BBusiness has been better than expected this year for Paul Askew’s fine dining restaurant in central Liverpool. He feared for his future amid the worst cost of living crisis in a generation, but so far the bettors have kept coming.
“January is usually the quietest month,” says the head chef at the Art School restaurant, where menus start at £39 per person. “But people felt liberated and came out in large numbers. The start of the year was better than we could have hoped for, and it continued.
Faced with the biggest hit to household incomes since modern records began in the 1950s, businesses across the UK are bracing for a slowdown in consumer spending as the price of everything from gas and oil electricity to food and clothing, soars.
But experts say a two-tier consumer economy could emerge, with wealthier households, who saved record sums during lockdown, continuing to spend. The signs are there: in addition to the restaurant rush, there was an airport rush over Easter and the housing market is booming. And all this despite the worst inflation since at least 1992 and amid reports of growing food bank use and rising fuel poverty.
For Askew, bookings for May and June have slowed and he fears tight budgets could keep diners away. Its costs are also rising: the prices of beef and lamb have risen by more than a quarter, which could force it to increase menu prices.
“I think when people see direct debits, energy bills, and weekly purchases go up, they’ll start to cut back,” he says. “It’s a worry.”
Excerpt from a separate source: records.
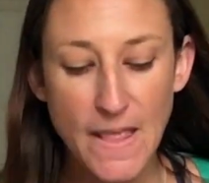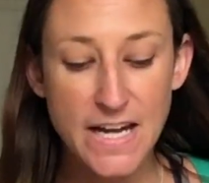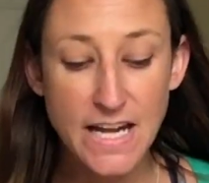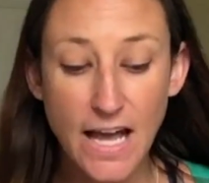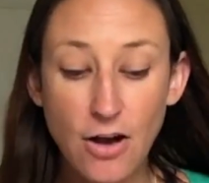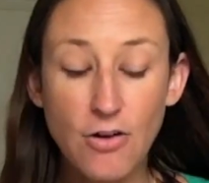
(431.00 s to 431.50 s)

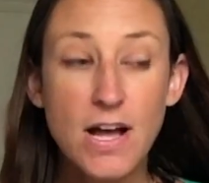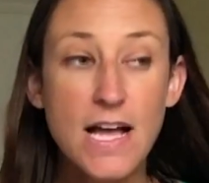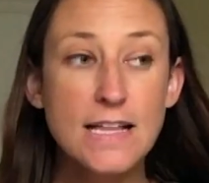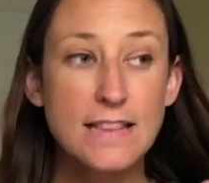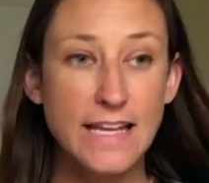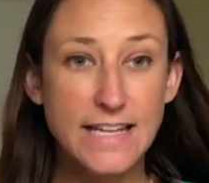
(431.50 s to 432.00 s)
now,
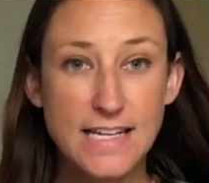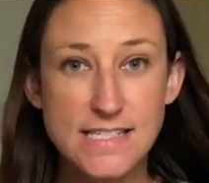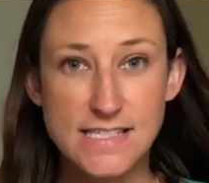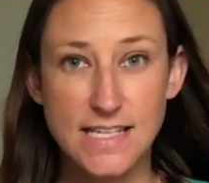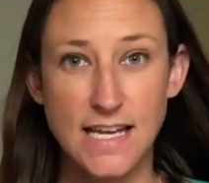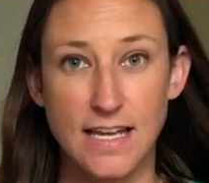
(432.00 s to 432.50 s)
like I
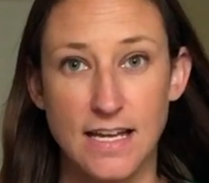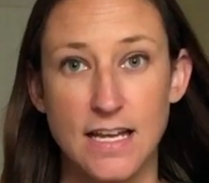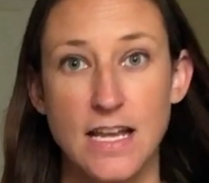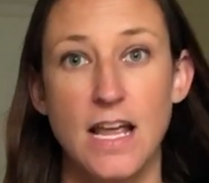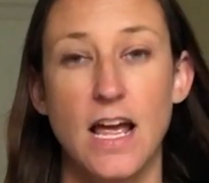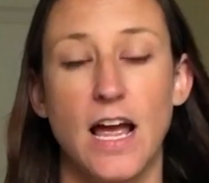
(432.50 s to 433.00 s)
said,
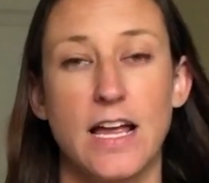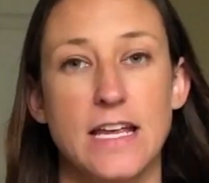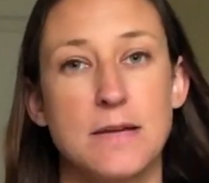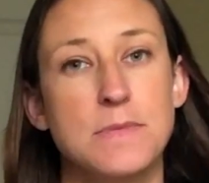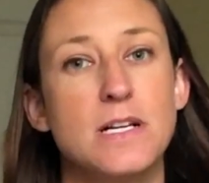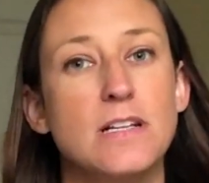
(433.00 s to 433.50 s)
I
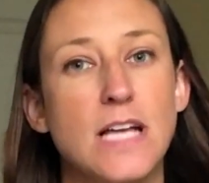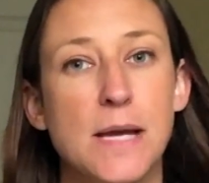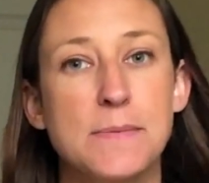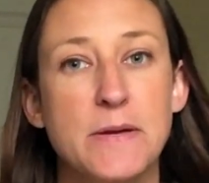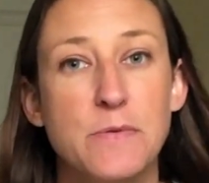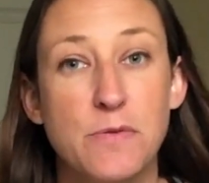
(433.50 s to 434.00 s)
am
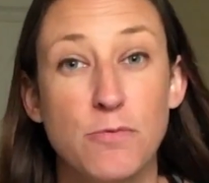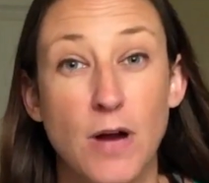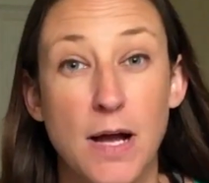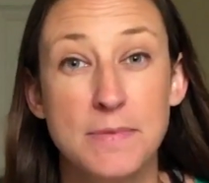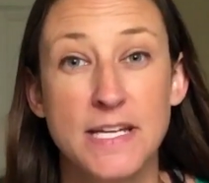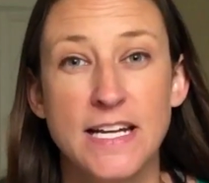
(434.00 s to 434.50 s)
collabing with
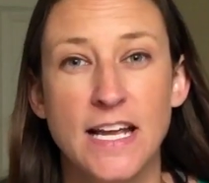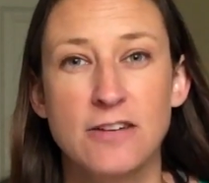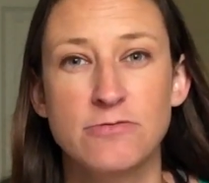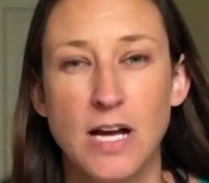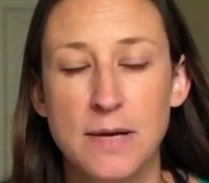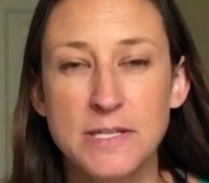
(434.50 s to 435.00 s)
Robyn,
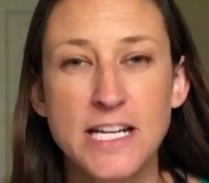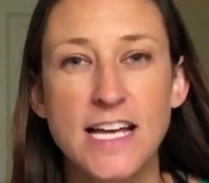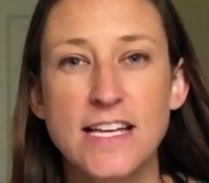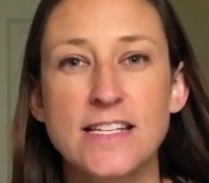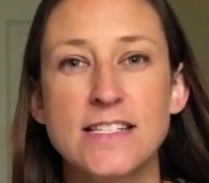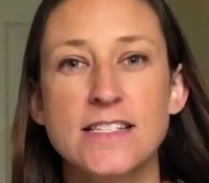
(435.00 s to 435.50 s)
and Robyn
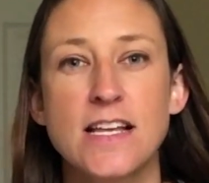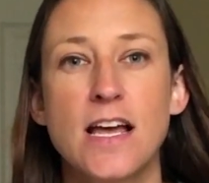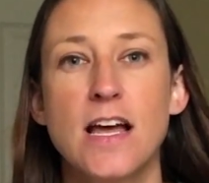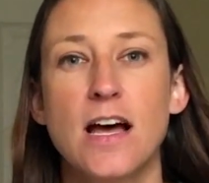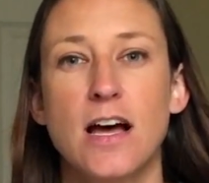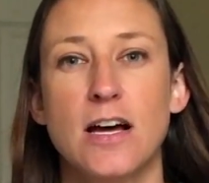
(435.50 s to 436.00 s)
has
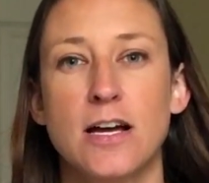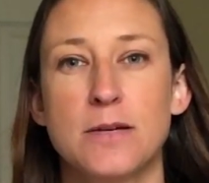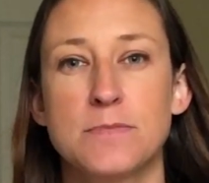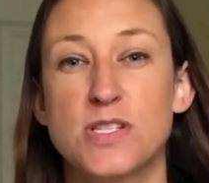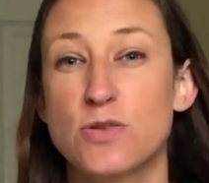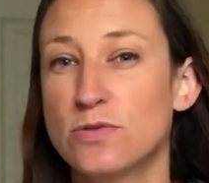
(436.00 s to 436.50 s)

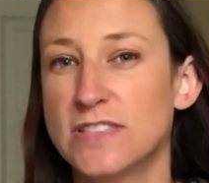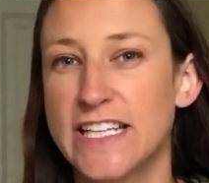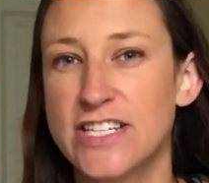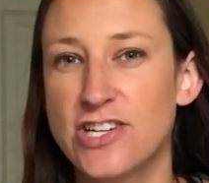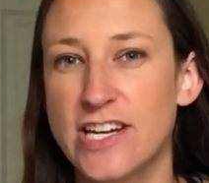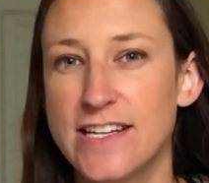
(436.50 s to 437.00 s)

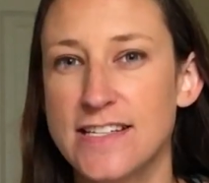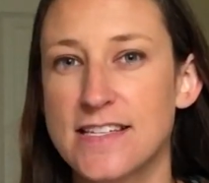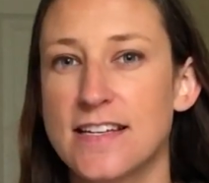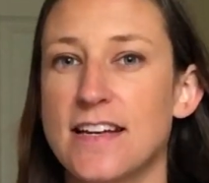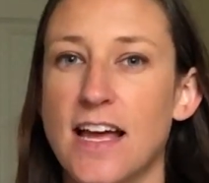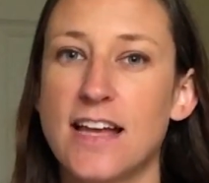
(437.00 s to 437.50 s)
school-age
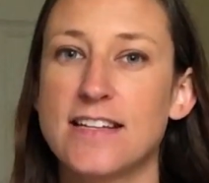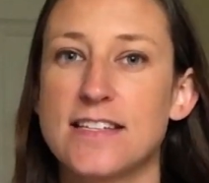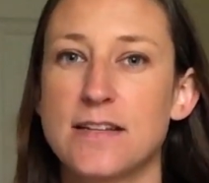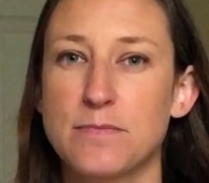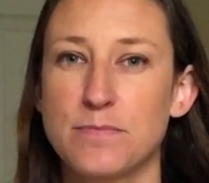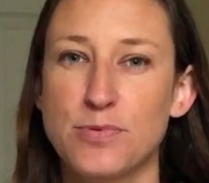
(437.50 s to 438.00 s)
kids,
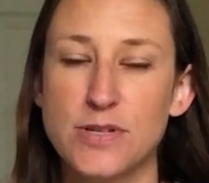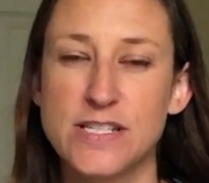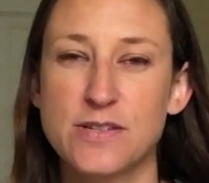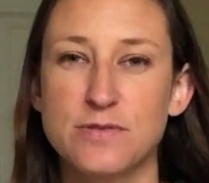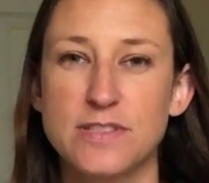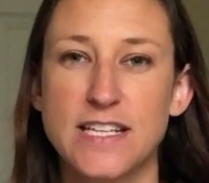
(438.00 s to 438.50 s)
not
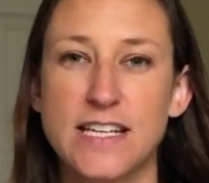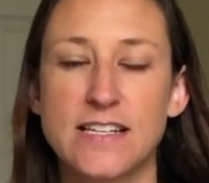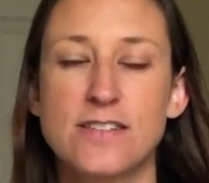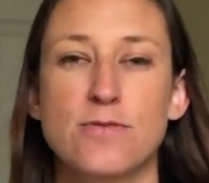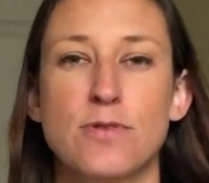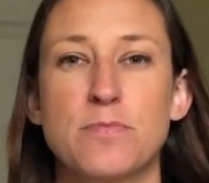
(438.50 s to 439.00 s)
preschool
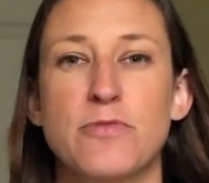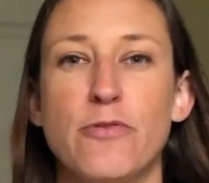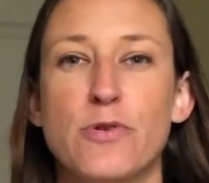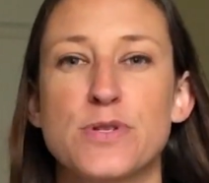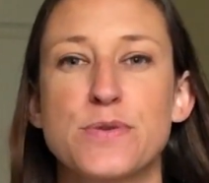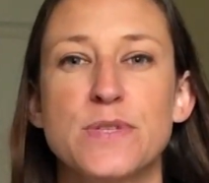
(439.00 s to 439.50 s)
kids or
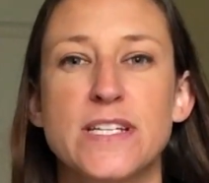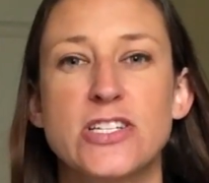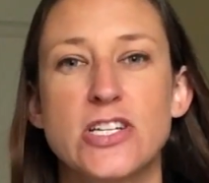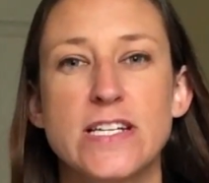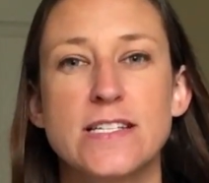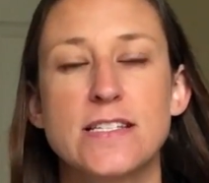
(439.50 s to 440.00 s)
before school
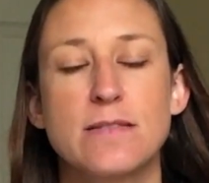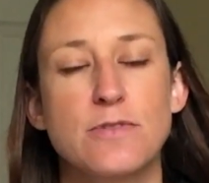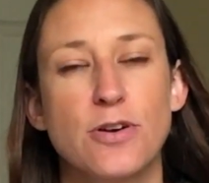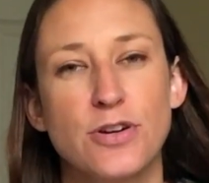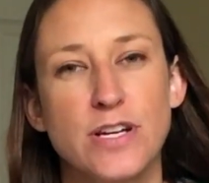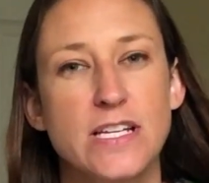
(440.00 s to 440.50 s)
age kids.
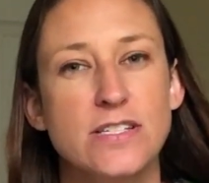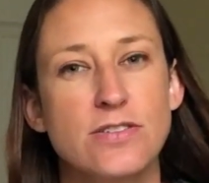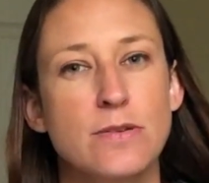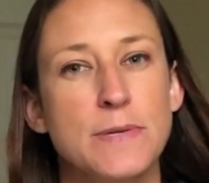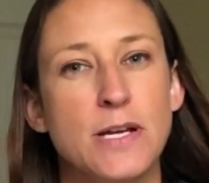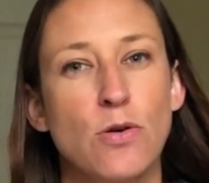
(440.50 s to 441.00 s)
Her kids
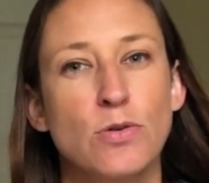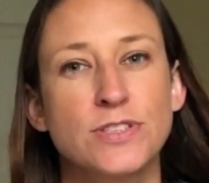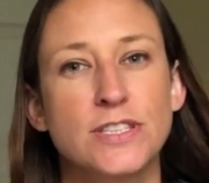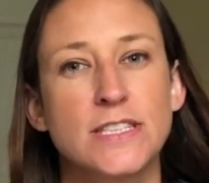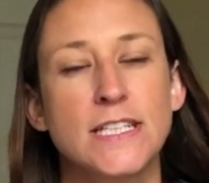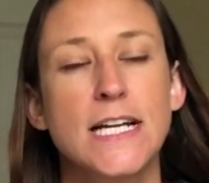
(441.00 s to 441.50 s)
are a bit
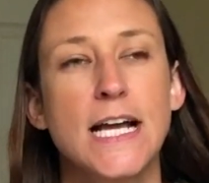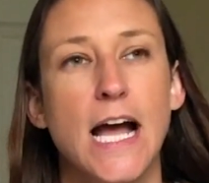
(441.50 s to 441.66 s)
older.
His hope is that a glut of lockdown savings and a desire to spend on experiences rather than physical goods after two years of life on hold will entice diners to come.
“We may be insulated by the furlough effect, which has given some people more money in their pocket. It can help for three to six months. But it’s how long it lasts because that’s the big question.
So far, the picture is mixed. Consumer confidence slumped in April to its second lowest level in nearly 50 years, as energy prices and tax hikes added inflationary pressure. Retail sales fell more than expected in March as soaring food and fuel prices forced shoppers to tighten their belts. Some economists are warning that a summer recession could be on the cards.
Part of the retail slump was due to consumers turning to spending on services after restrictions ended. Supermarkets have benefited from the lockdown but now face fierce competition as pubs, restaurants and travel rebound.
Retail sales account for about a third of overall consumer spending. Barclaycard’s credit and debit card figures showed other forms of spending surging over the Easter weekend as Britons enjoyed days in the sun. Restaurant sales were up 116% on Easter 2021 and more than a third on 2019. Pubs, bars and nightclubs saw a 74% jump on pre-Covid levels.
Some economists think saving helps. According to the Bank of England, more than £200billion was salted during the lockdown, but that was concentrated in the wealthiest 40% of households and in professions where working from home was possible. The poorest households have lost money during the pandemic and are also expected to see their incomes hit the hardest.
“Less well-off households will be disproportionately affected as more of their income is spent on food and energy,” said Richard Lim of consultancy Retail Economics. “It’s a very uneven picture.”
Figures from accountant Deloitte confirm this. They show that 5% of households with an income of £10,000 or less were able to save in the first three months of this year, compared to 38% of households with an overall income of £100,000.
While the economy could be helped by savings spending, analysts say it will still be under severe pressure and could be close to stagnation as many people tighten their belts. Headwinds ahead include higher interest rates and a further increase in gas and electric bill caps this fall.
“Consumer confidence is flashing a big red warning sign,” said Robert Wood of Bank of America. “Normally, you don’t get such low confidence without consumers reducing their consumption. And if they are, we could be pretty close to recession. Real incomes are hit hard.
Contrary to some analysts, the US investment bank does not predict a recession as it expects business investment to rebound and some households to dip into savings while others increase borrowing. But consumers make up two-thirds of the UK economy, so the stakes are high.
“If the consumer stops growing, the economy usually stops growing,” Wood added. “That’s the biggest worry this year.”